Once the images are removed, repeat all of the entries exactly.

━━━━

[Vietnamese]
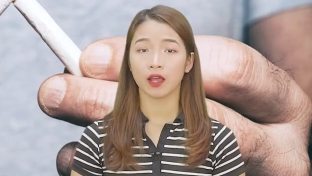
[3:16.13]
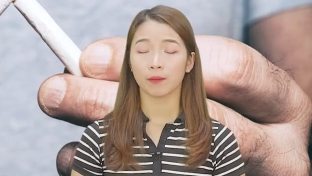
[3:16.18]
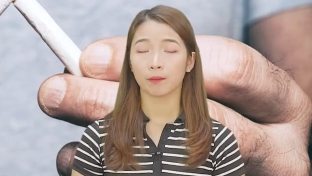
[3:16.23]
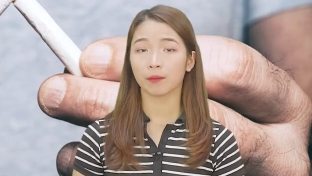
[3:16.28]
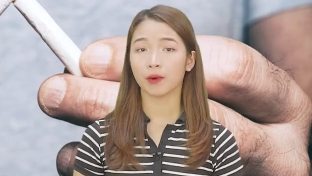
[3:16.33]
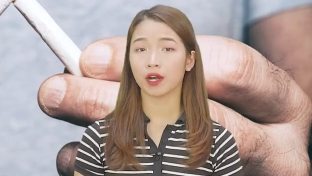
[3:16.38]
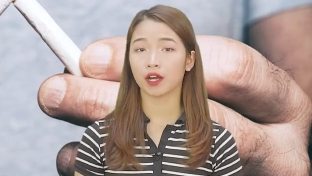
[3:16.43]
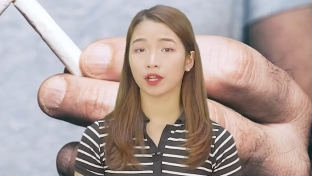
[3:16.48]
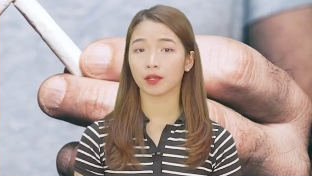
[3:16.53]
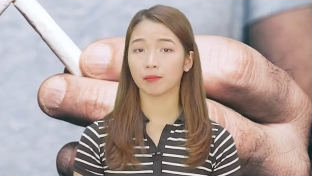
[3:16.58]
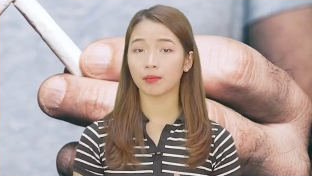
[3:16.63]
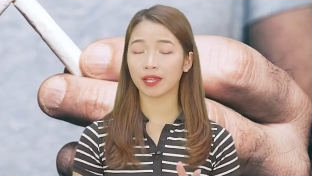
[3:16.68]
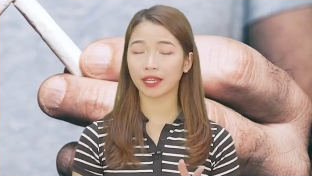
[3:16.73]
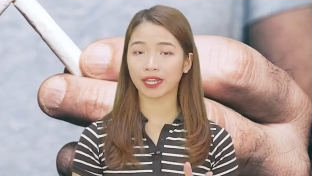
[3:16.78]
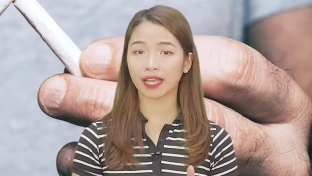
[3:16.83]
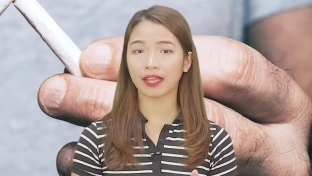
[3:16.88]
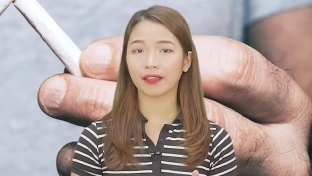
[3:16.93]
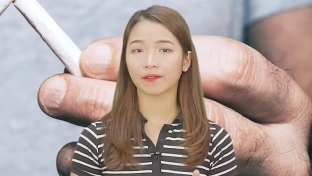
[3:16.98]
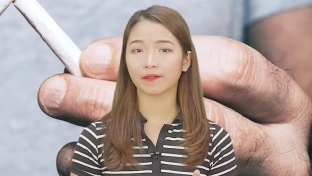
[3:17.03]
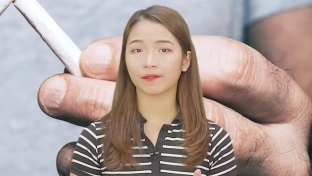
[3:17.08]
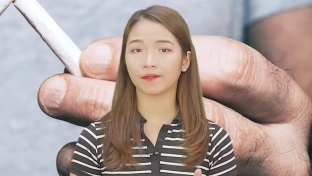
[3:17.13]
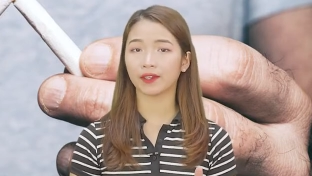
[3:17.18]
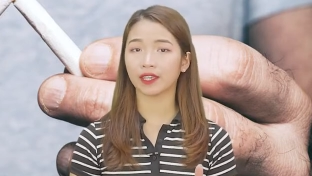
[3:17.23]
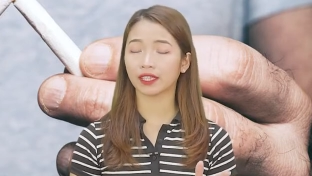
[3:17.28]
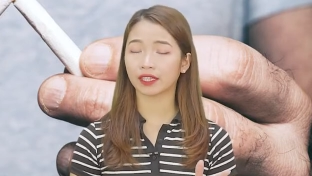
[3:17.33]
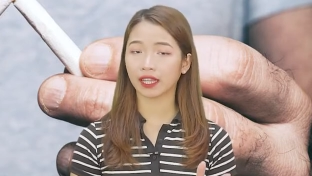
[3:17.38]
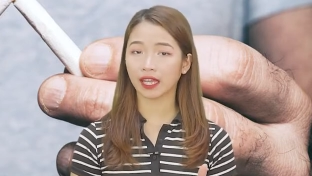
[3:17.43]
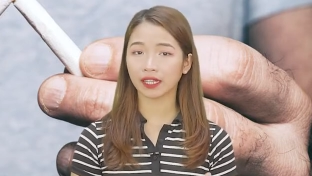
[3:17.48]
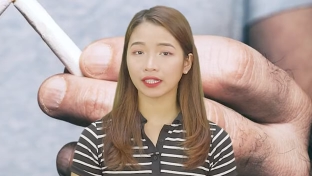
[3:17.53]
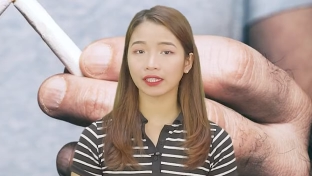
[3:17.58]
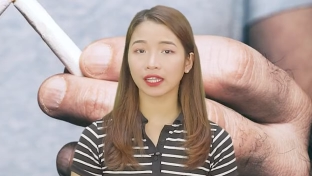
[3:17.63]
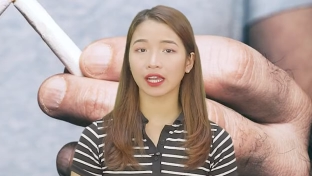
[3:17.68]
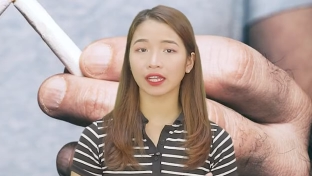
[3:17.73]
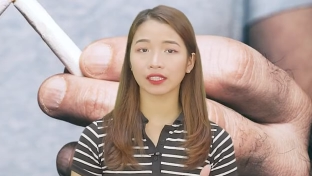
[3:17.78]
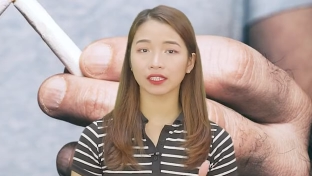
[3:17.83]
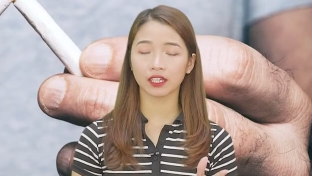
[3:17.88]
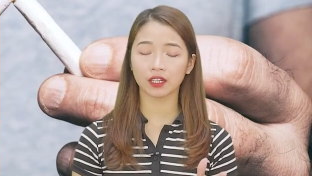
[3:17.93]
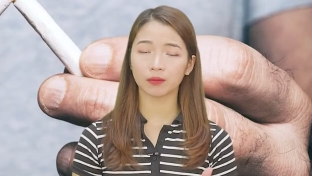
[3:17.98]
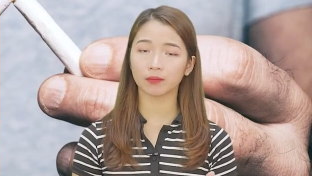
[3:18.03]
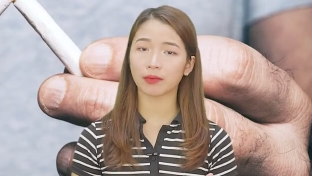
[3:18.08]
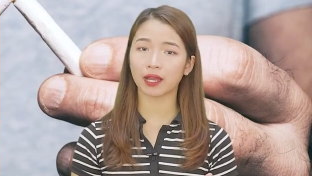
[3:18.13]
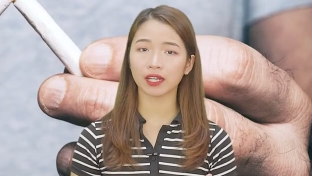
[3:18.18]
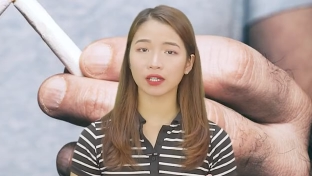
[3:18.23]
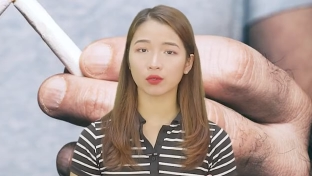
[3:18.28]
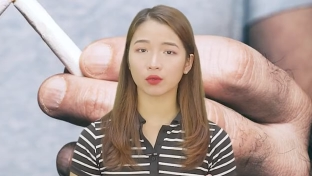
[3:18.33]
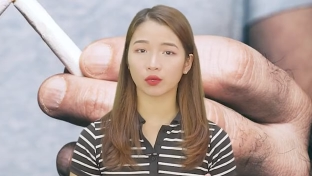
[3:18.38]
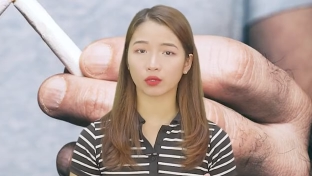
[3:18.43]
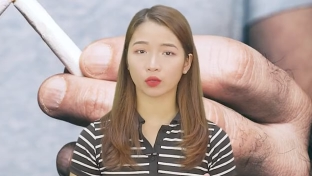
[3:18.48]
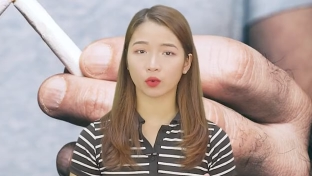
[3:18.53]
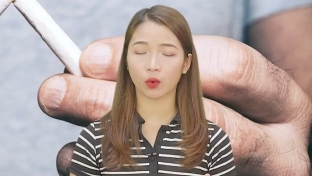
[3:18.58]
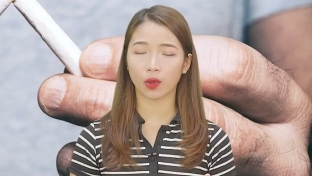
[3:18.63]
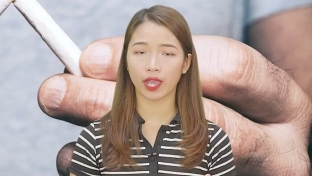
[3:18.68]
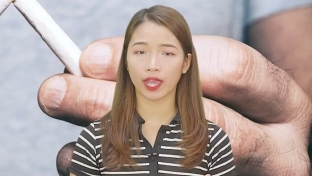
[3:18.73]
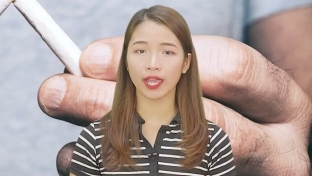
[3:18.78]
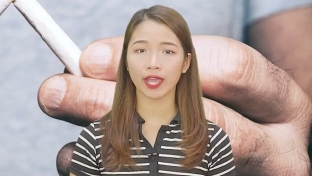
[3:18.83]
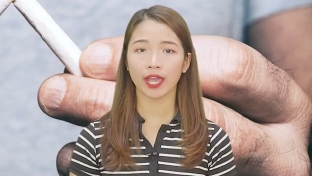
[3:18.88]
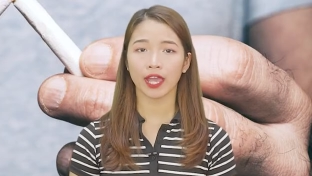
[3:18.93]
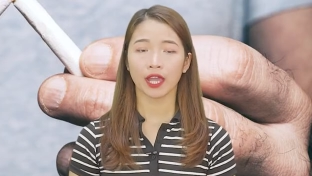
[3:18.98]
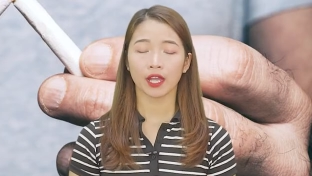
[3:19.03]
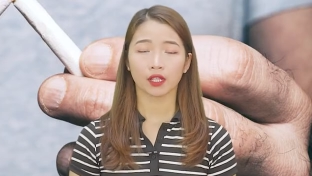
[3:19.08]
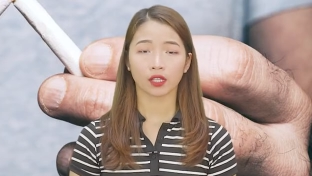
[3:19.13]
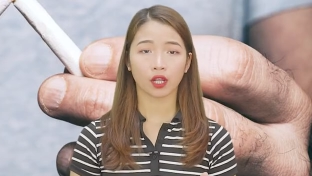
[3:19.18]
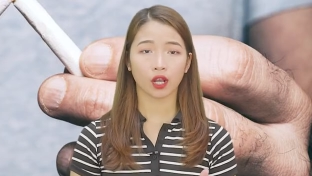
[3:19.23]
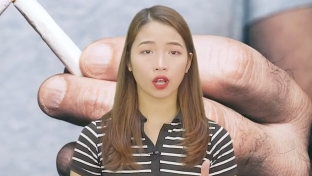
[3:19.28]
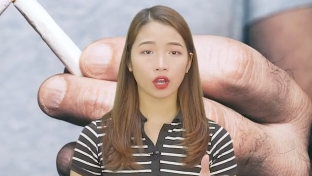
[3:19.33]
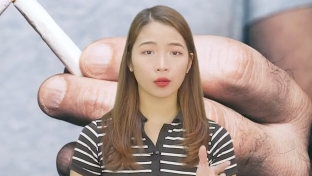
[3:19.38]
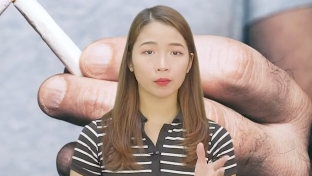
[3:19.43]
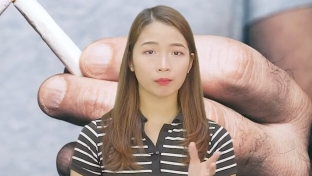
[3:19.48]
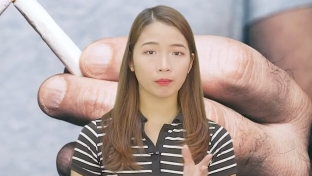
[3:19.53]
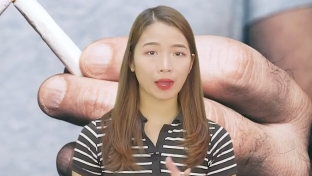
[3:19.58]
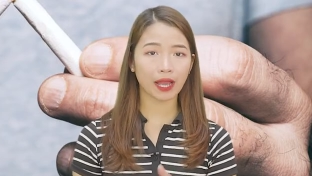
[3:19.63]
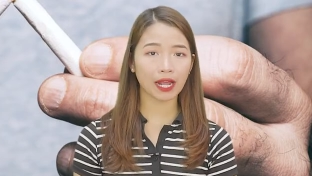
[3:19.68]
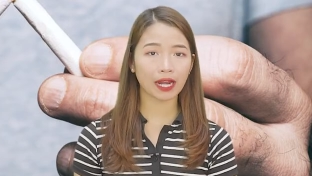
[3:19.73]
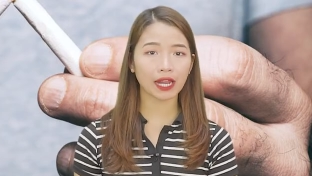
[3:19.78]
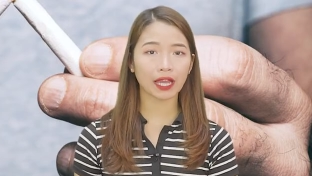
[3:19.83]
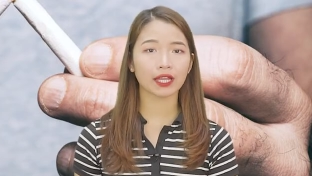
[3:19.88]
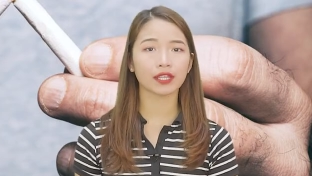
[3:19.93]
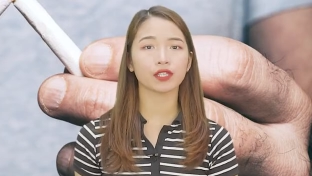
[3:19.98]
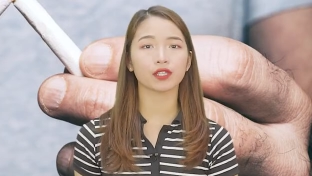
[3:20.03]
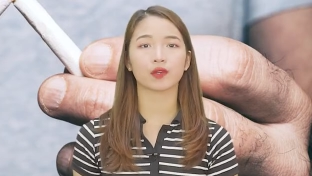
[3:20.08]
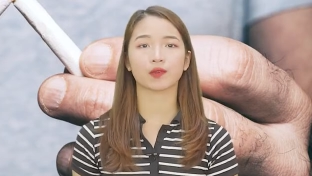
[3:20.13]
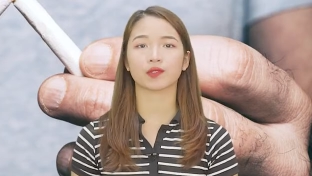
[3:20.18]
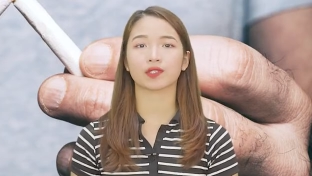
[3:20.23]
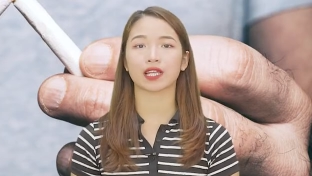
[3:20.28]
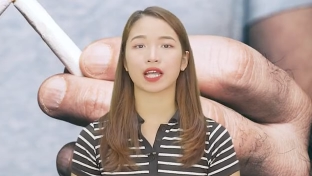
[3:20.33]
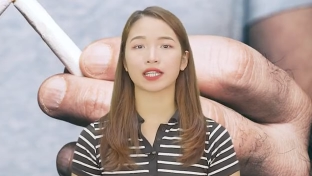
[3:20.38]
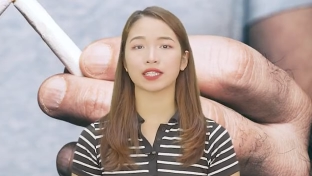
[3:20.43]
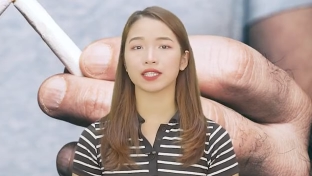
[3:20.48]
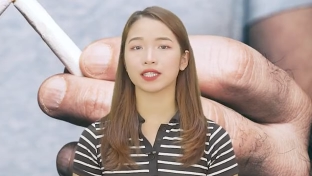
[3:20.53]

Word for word: Bởi bên cạnh vị thanh thanh thơm mát của quế, nó còn mang lại nhiều giá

━━━━

# Result below
[Vietnamese]
[3:16.13]
[3:16.18]
[3:16.23]
[3:16.28]
[3:16.33]
[3:16.38]
[3:16.43]
[3:16.48]
[3:16.53]
[3:16.58]
[3:16.63]
[3:16.68]
[3:16.73]
[3:16.78]
[3:16.83]
[3:16.88]
[3:16.93]
[3:16.98]
[3:17.03]
[3:17.08]
[3:17.13]
[3:17.18]
[3:17.23]
[3:17.28]
[3:17.33]
[3:17.38]
[3:17.43]
[3:17.48]
[3:17.53]
[3:17.58]
[3:17.63]
[3:17.68]
[3:17.73]
[3:17.78]
[3:17.83]
[3:17.88]
[3:17.93]
[3:17.98]
[3:18.03]
[3:18.08]
[3:18.13]
[3:18.18]
[3:18.23]
[3:18.28]
[3:18.33]
[3:18.38]
[3:18.43]
[3:18.48]
[3:18.53]
[3:18.58]
[3:18.63]
[3:18.68]
[3:18.73]
[3:18.78]
[3:18.83]
[3:18.88]
[3:18.93]
[3:18.98]
[3:19.03]
[3:19.08]
[3:19.13]
[3:19.18]
[3:19.23]
[3:19.28]
[3:19.33]
[3:19.38]
[3:19.43]
[3:19.48]
[3:19.53]
[3:19.58]
[3:19.63]
[3:19.68]
[3:19.73]
[3:19.78]
[3:19.83]
[3:19.88]
[3:19.93]
[3:19.98]
[3:20.03]
[3:20.08]
[3:20.13]
[3:20.18]
[3:20.23]
[3:20.28]
[3:20.33]
[3:20.38]
[3:20.43]
[3:20.48]
[3:20.53]

Word for word: Bởi bên cạnh vị thanh thanh thơm mát của quế, nó còn mang lại nhiều giá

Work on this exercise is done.